> _YOUR TASK_
Please repeat the whole listing exactly, but leave the pictures out.

> _DATA SHOWN_
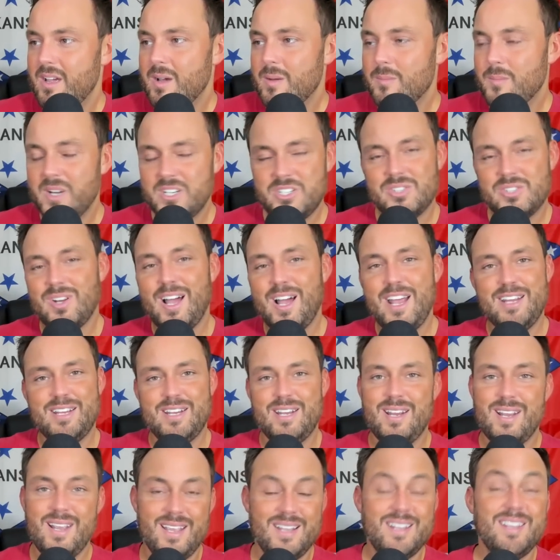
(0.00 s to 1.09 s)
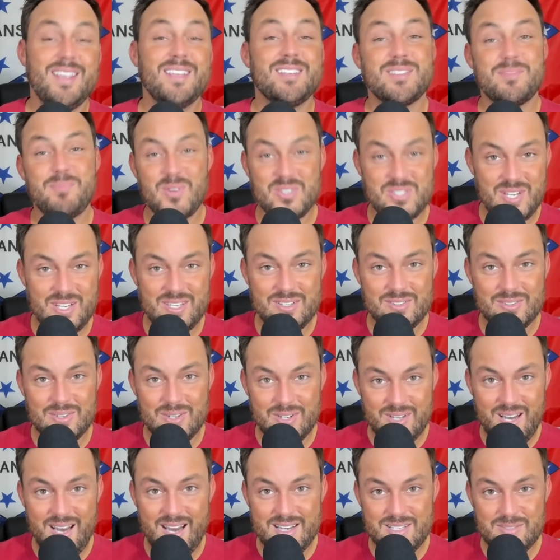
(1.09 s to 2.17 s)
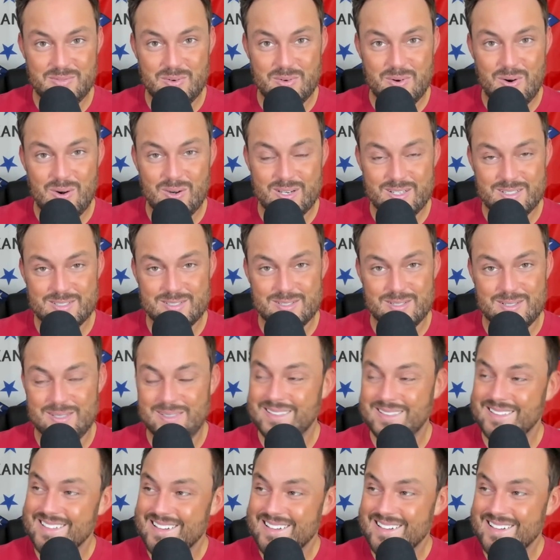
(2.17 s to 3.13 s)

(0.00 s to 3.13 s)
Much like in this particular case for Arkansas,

> _RESULT_
(0.00 s to 1.09 s)
(1.09 s to 2.17 s)
(2.17 s to 3.13 s)

(0.00 s to 3.13 s)
Much like in this particular case for Arkansas,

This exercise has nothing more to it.